Most importantly, only preserve what you like and will actually eat. Otherwise, it's just a waste of time and resources, experts say.

Wright uses a fermentation process with a natural starter to make natural fruit sodas for his kids, among other foods. In St. Clair County, Alabama, Philip Meade, 51, who shares a 1/8-acre garden with his housemate, makes pickled corn, a sauerkraut-style dish that he learned from his mother. He puts sweet corn in a 5-gallon bucket in a vinegar and salt brine, covers it loosely and waits. It takes about a month, he says, to get “a real good pickle.”

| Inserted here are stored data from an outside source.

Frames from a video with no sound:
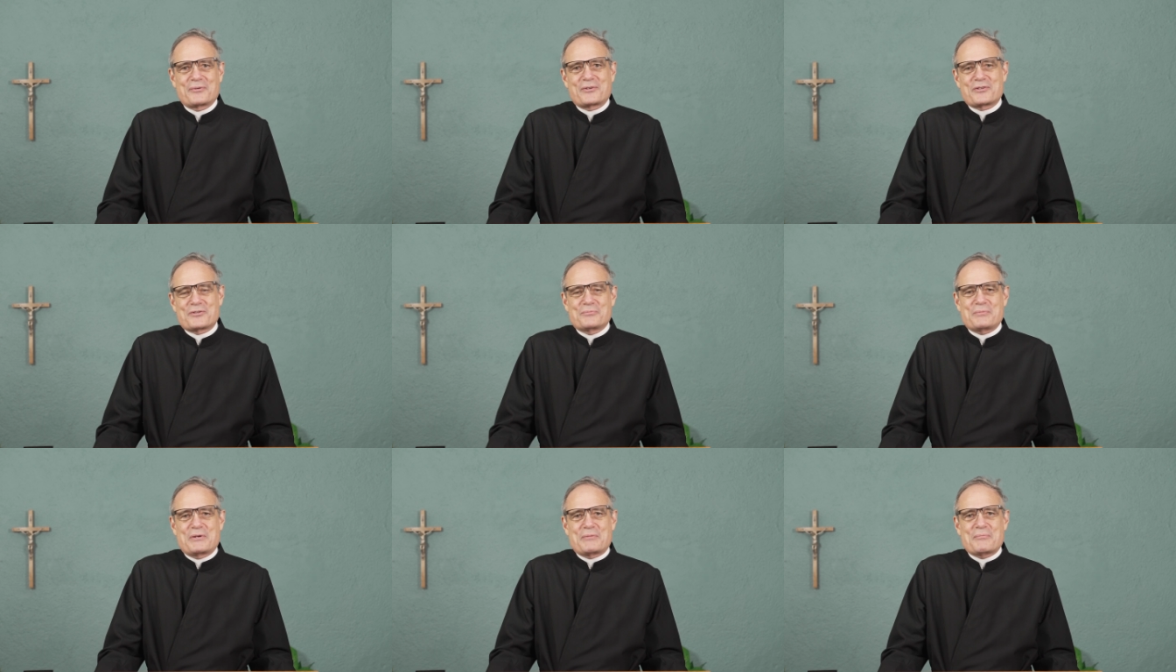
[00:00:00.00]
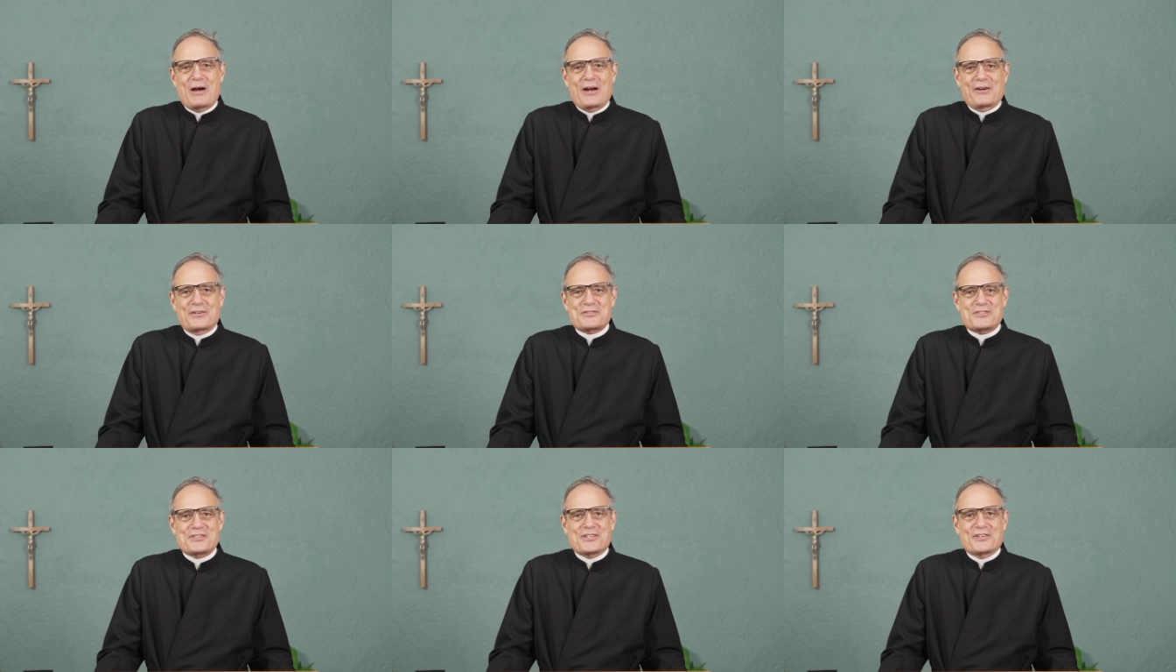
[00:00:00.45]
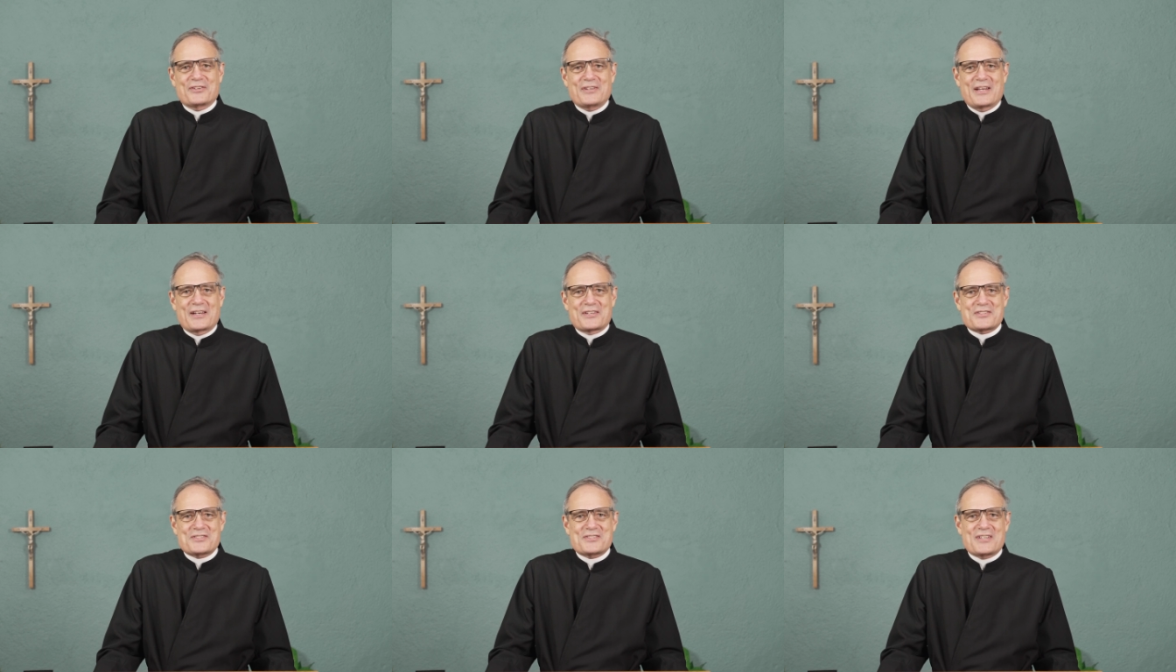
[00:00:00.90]
because it'll be Mark's year
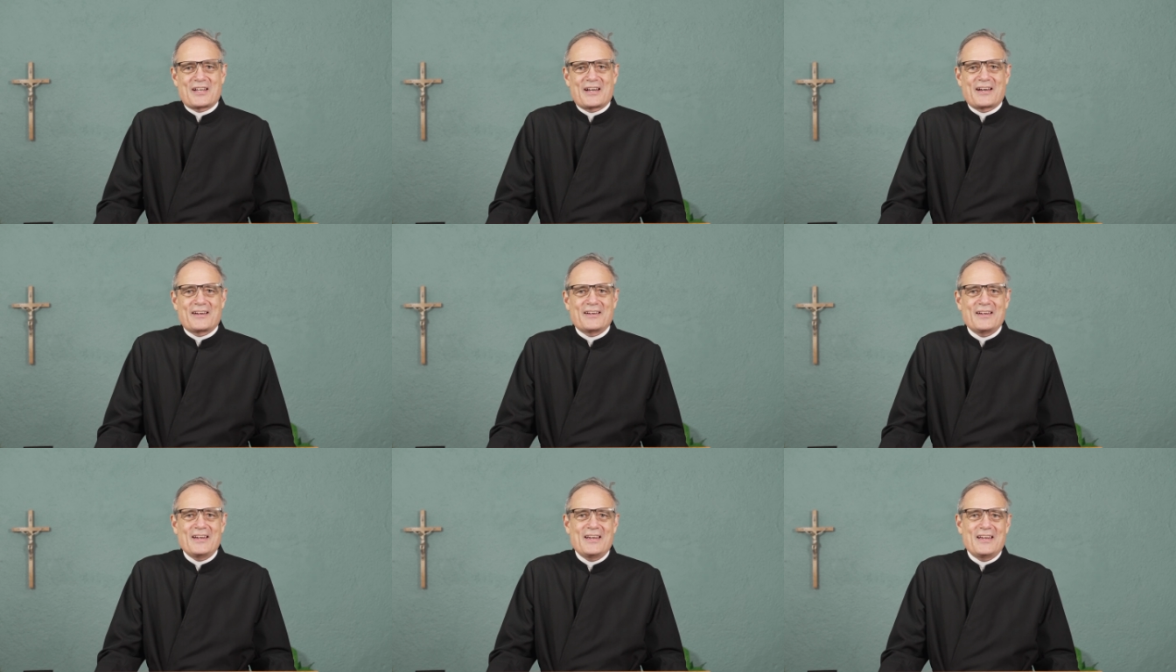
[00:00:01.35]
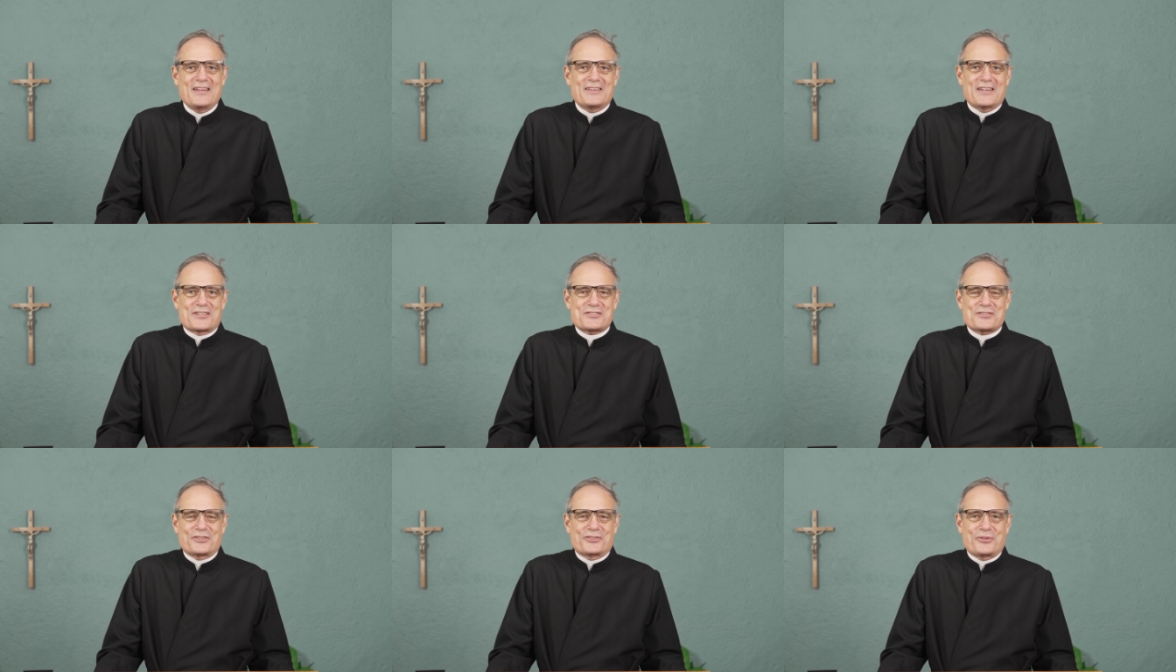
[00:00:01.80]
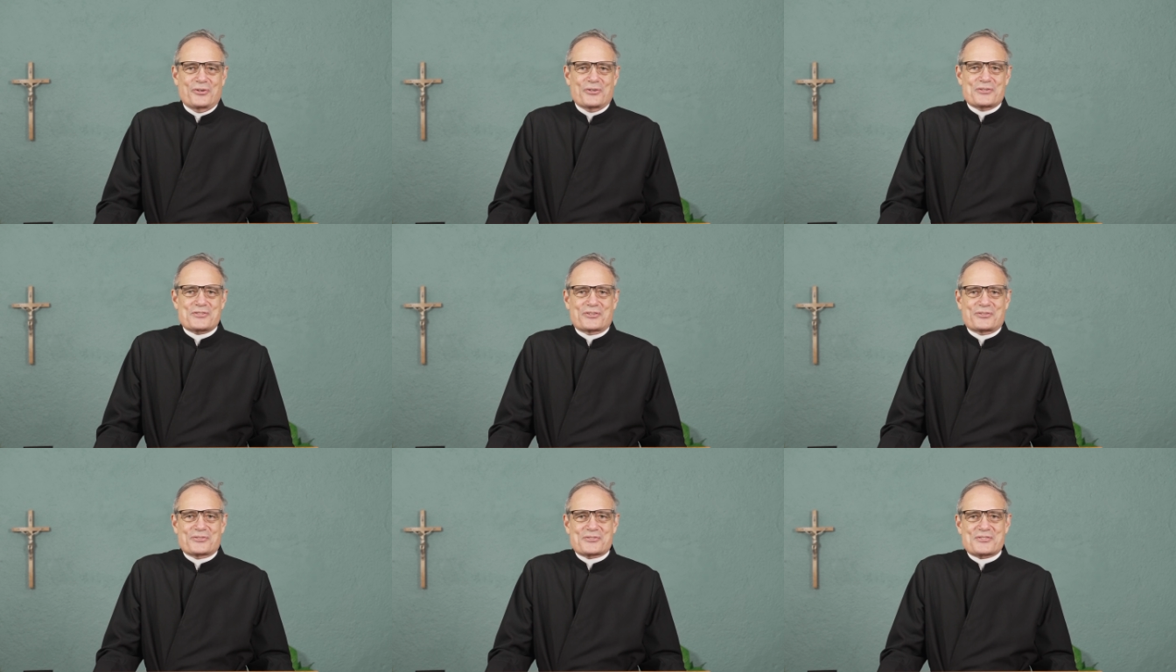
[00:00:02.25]
next, uh, next
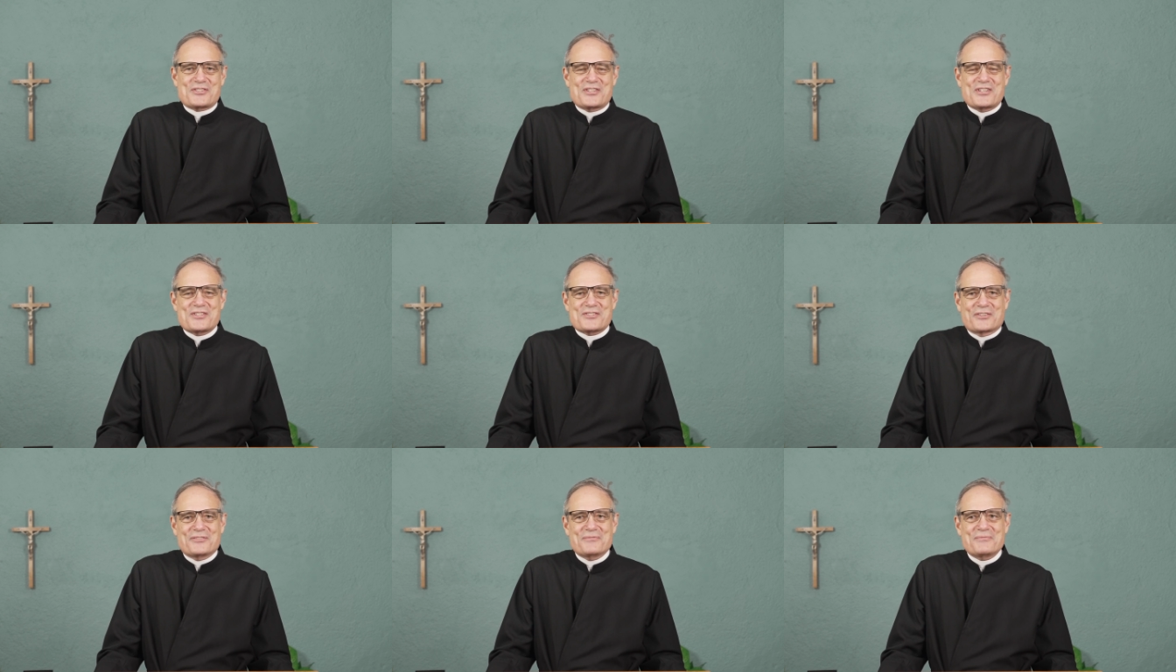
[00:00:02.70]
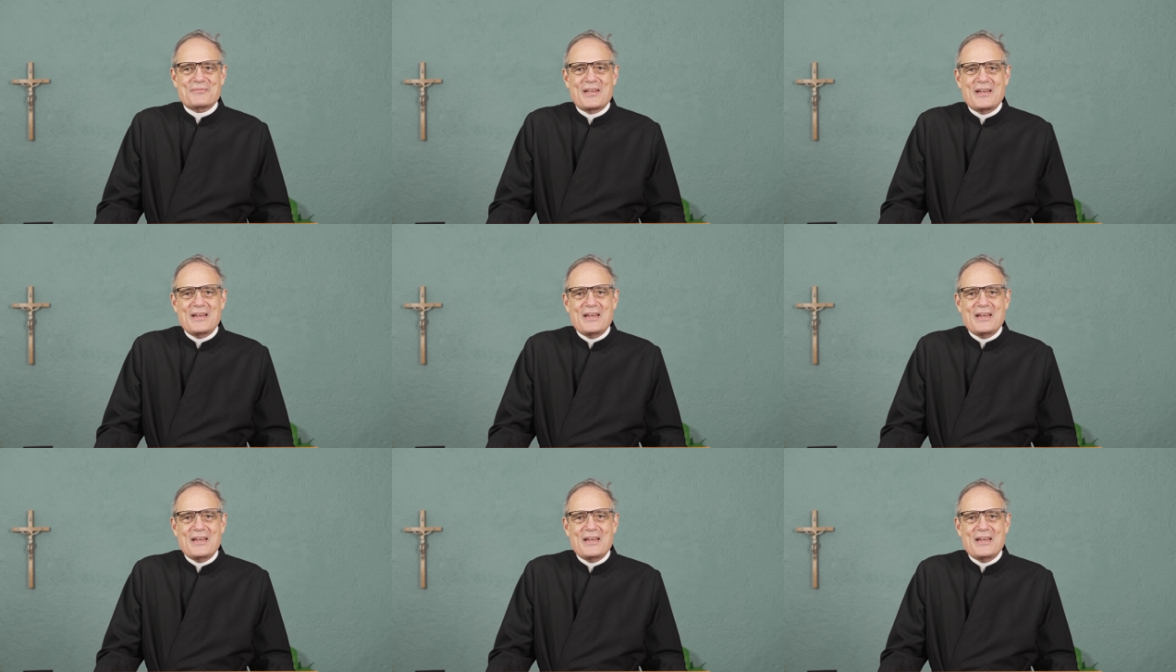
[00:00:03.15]
liturgical season.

If you want to begin preserving food, here are some basic techniques. Consider what's most appropriate for the specific food and your own time, storage, tastes and dietary restrictions.

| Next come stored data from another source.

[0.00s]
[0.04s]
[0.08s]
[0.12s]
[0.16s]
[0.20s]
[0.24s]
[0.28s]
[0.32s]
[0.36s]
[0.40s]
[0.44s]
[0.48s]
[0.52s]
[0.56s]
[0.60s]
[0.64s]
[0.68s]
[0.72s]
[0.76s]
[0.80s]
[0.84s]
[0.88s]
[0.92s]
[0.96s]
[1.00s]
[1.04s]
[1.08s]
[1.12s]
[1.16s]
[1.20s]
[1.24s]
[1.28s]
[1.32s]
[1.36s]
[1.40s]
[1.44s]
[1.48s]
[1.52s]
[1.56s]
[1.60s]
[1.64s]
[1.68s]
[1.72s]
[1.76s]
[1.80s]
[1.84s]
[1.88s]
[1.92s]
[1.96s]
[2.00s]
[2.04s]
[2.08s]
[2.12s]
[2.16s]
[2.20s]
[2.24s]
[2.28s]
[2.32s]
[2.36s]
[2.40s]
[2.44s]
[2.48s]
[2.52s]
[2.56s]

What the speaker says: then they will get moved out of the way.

spinner image Preserving organic vegetables in jars like carrots, cucumbers, tomatoes, chilis, paprika and radishes.
Getty Images

1. Freezing

This is the most nutritious method because you can capture food at the peak of its vitamin value and you don't add sugar or salt, says Roxana Ehsani, a registered dietician and consultant in Las Vegas. Some foods, like beans, require a quick bath in boiling water to stop enzymes from causing decay; others, like berries, can be frozen without blanching. Most foods will last at least three to six months. The only downsides are space and the cost of running the freezer.

2. Pickling

This easy process preserves fruits or vegetables in a brine of salt, vinegar, seasoning and sometimes sugar. It's possible to can pickles for longer storage but many basic recipes keep well for weeks in the refrigerator. Some ingredients, such as beets, need to be precooked; others, like green beans and zucchini can be used raw, according to the University of Minnesota Extension Service. Make sure you follow exact, up-to-date directions for particular ingredients and use a vinegar that's at least 5 percent acetic acid.

3. Pressure canning

All canning requires special glass jars, lids and lid rings and processing, the stage where filled jars are heated to kill microorganisms such as the bacteria that cause botulism, a serious nerve disease. Low-acid foods like beans or carrots that have a pH level of 4.6 or higher must be processed in a pressure canner that heats above the boiling point. Pressure canners cost $100 to $200 and hold about seven quart jars. Canned foods last up to 18 months, says Ann Supa, 58, of Johnson City, New York, who works in the nutrition department at Cornell Cooperative Extension and is a master food preserver. “Pressure canners are super easy to use,” she says. “I don't know why people are so afraid of them.”

4. Hot water-bath canning

Acidic foods with a pH under 4.6, such as tomatoes, pickles and fruit jams can be canned and processed in a large pot of boiling water or an atmospheric steam canner. These resemble a tight-fitting cake cover on top of a skillet. Steam canners cost under $100.

5. Dehydration

Drying makes food easy to store but can lower some nutrients, like vitamin C, although vitamins A and B remain, Ehsani says. Wright dehydrates sliced okra because his kids love it. Goff dries tomatoes and then grinds them into powder to add flavor to soups. You can use the oven or even the sun and countertop dehydrators start at under $100. Goff recommends the kind with a temperature gauge and fan.

6. Fermentation

This ancient technique uses a fruit or vegetable's own bacteria to break down the natural sugars, making food easier to digest and forming lactic acid that controls harmful bacteria. It also encourages probiotics that are good for gut health, says Ehsani. Wright calls fermentation easy and foolproof. When fermenting, be sure to use a loose cover on your containers so natural gases escape or you'll risk an explosion.